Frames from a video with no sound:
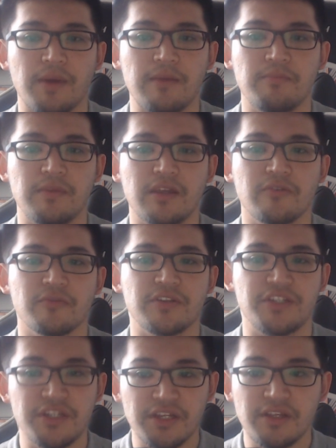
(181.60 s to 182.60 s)
Mia
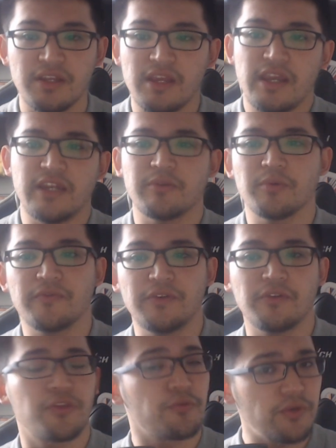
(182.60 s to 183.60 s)
Regina, and it
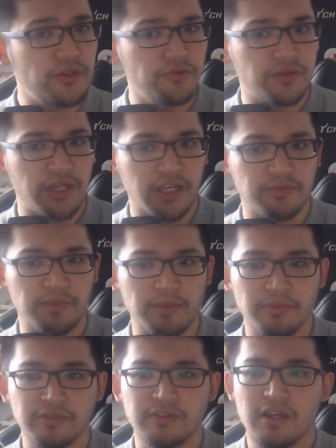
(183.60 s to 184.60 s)
reveals three new cast
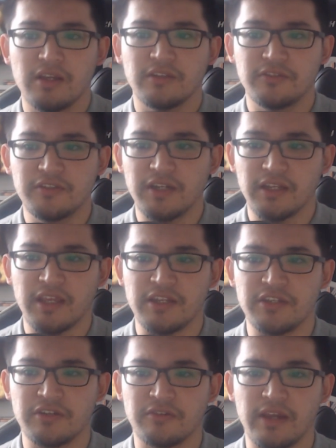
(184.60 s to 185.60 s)
members, Tsuda
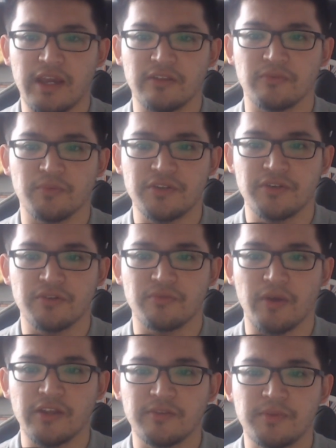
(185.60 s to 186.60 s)
Kenichiro as Richard
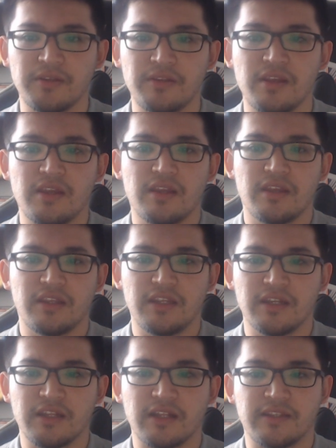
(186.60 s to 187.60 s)
Reisman,
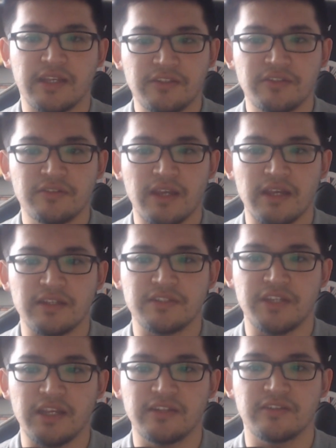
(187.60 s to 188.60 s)
Inada Tetsu as
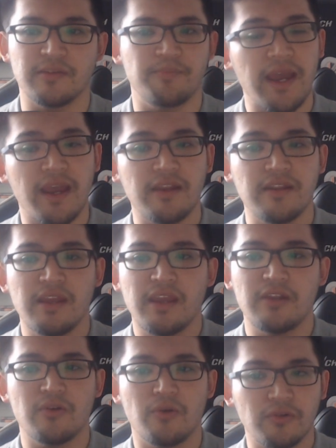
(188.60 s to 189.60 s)
Chase the Bad,
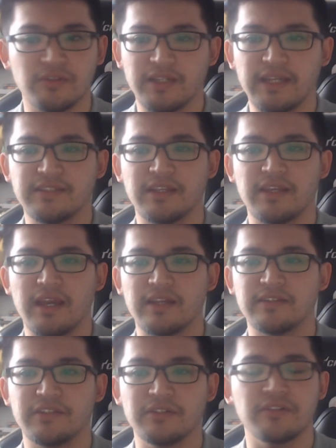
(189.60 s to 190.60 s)
and Ono Daisuke
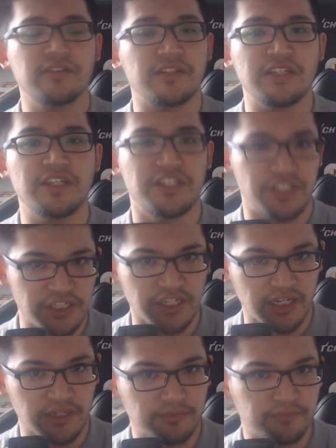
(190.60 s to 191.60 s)
as Gil T.
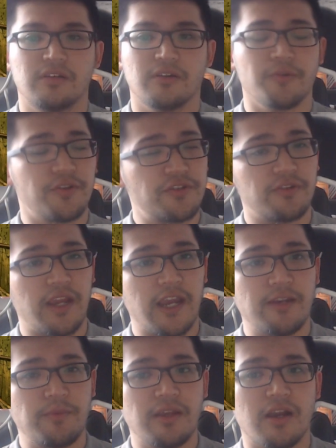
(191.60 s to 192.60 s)
Shiga. Original
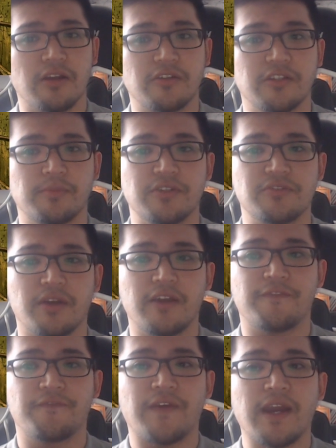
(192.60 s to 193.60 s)
anime Akudama
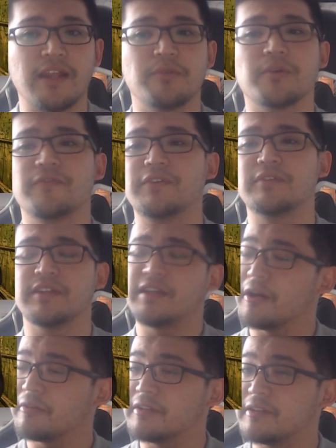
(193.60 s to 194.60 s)
Drive finally revealed the
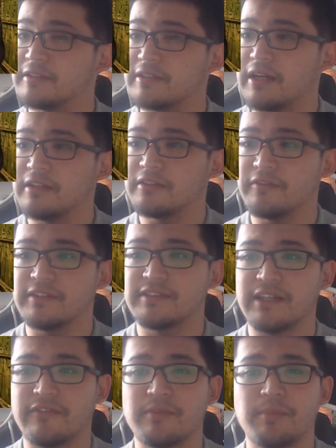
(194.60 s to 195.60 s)
character designs of its
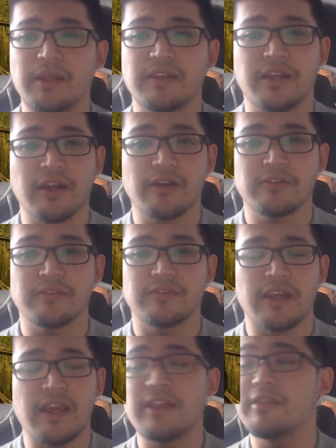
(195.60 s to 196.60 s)
seven main
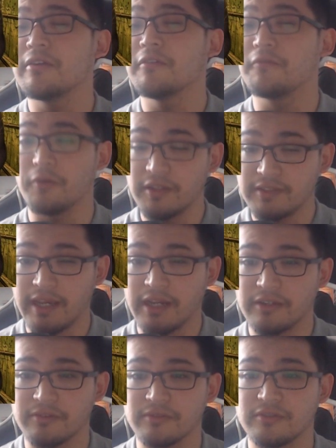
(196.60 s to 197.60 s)
characters and their voice
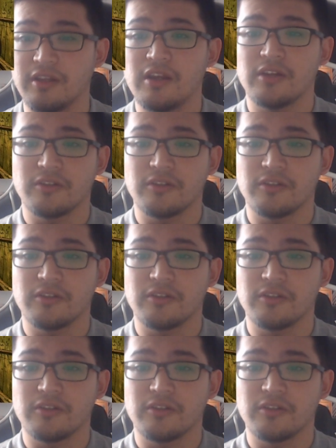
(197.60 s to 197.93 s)
actors.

• **Problem details**
Copy all of the entries verbatim, leaving out any pictures they contain.

• **Finished exercise**
Frames from a video with no sound:
(181.60 s to 182.60 s)
Mia
(182.60 s to 183.60 s)
Regina, and it
(183.60 s to 184.60 s)
reveals three new cast
(184.60 s to 185.60 s)
members, Tsuda
(185.60 s to 186.60 s)
Kenichiro as Richard
(186.60 s to 187.60 s)
Reisman,
(187.60 s to 188.60 s)
Inada Tetsu as
(188.60 s to 189.60 s)
Chase the Bad,
(189.60 s to 190.60 s)
and Ono Daisuke
(190.60 s to 191.60 s)
as Gil T.
(191.60 s to 192.60 s)
Shiga. Original
(192.60 s to 193.60 s)
anime Akudama
(193.60 s to 194.60 s)
Drive finally revealed the
(194.60 s to 195.60 s)
character designs of its
(195.60 s to 196.60 s)
seven main
(196.60 s to 197.60 s)
characters and their voice
(197.60 s to 197.93 s)
actors.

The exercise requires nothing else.